REQUIRED ACTION> Your output consists solely of the lines from the one that contains "[0:09.00-0:10.00]" to the end of the material, each reproduced exactly; pictures do not belong in it.

GIVEN DATA>
****************************************

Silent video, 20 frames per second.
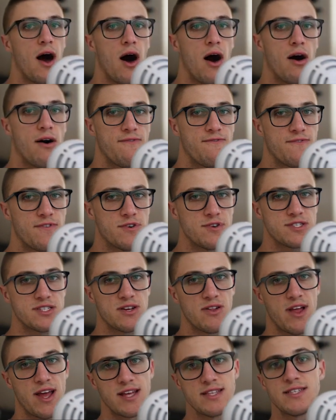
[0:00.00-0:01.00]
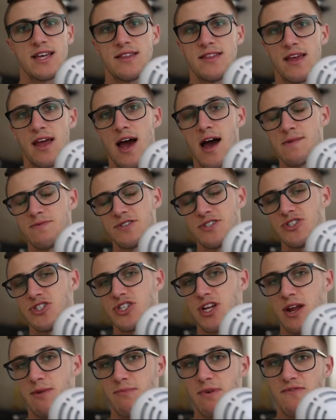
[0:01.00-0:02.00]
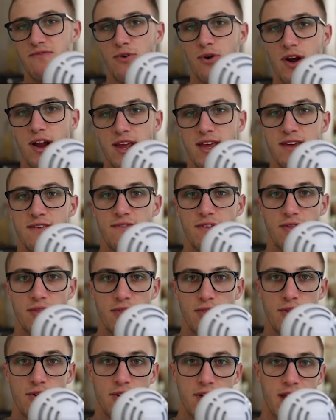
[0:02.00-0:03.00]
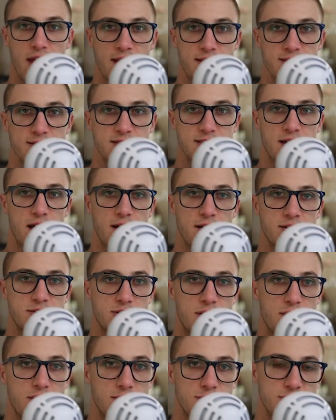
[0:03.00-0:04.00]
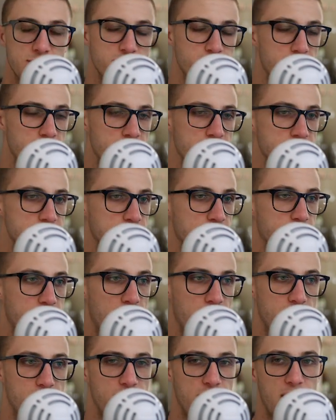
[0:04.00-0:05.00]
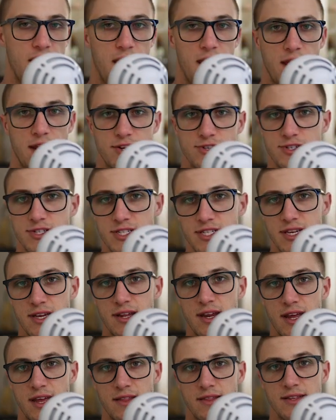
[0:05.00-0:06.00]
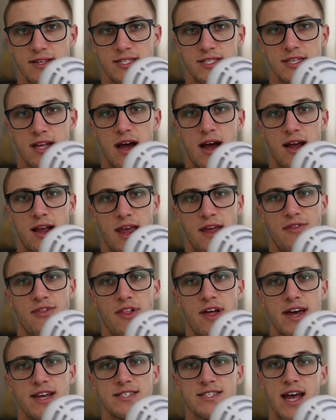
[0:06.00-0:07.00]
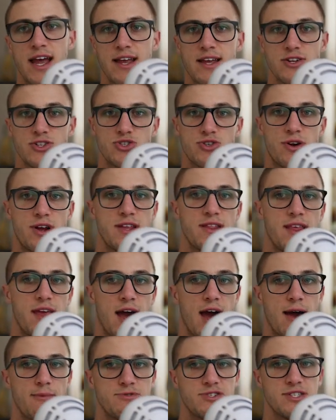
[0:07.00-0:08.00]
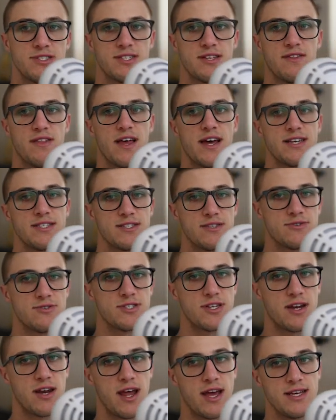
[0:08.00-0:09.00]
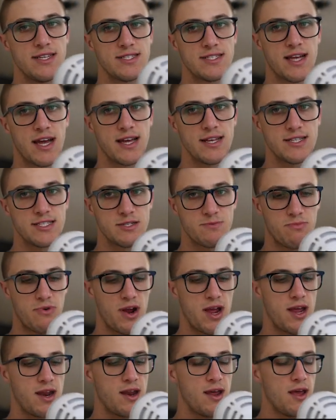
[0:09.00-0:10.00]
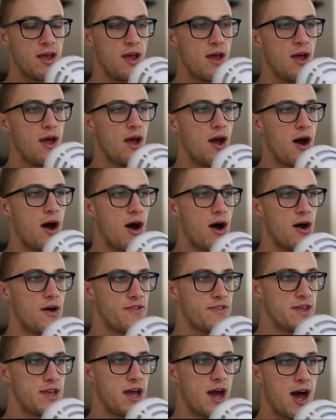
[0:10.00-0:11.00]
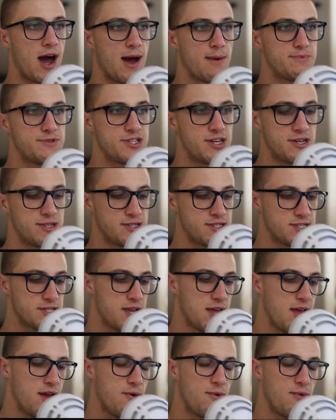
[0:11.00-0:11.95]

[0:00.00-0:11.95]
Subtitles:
I'll first glance at the options chain before I even look at the stock chart, just because I'm not even interested in the stock unless I can trade the options, unless there's a nice tight spread on the options.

****************************************

RESPONSE FOR THIS EXERCISE>
[0:09.00-0:10.00]
[0:10.00-0:11.00]
[0:11.00-0:11.95]

[0:00.00-0:11.95]
Subtitles:
I'll first glance at the options chain before I even look at the stock chart, just because I'm not even interested in the stock unless I can trade the options, unless there's a nice tight spread on the options.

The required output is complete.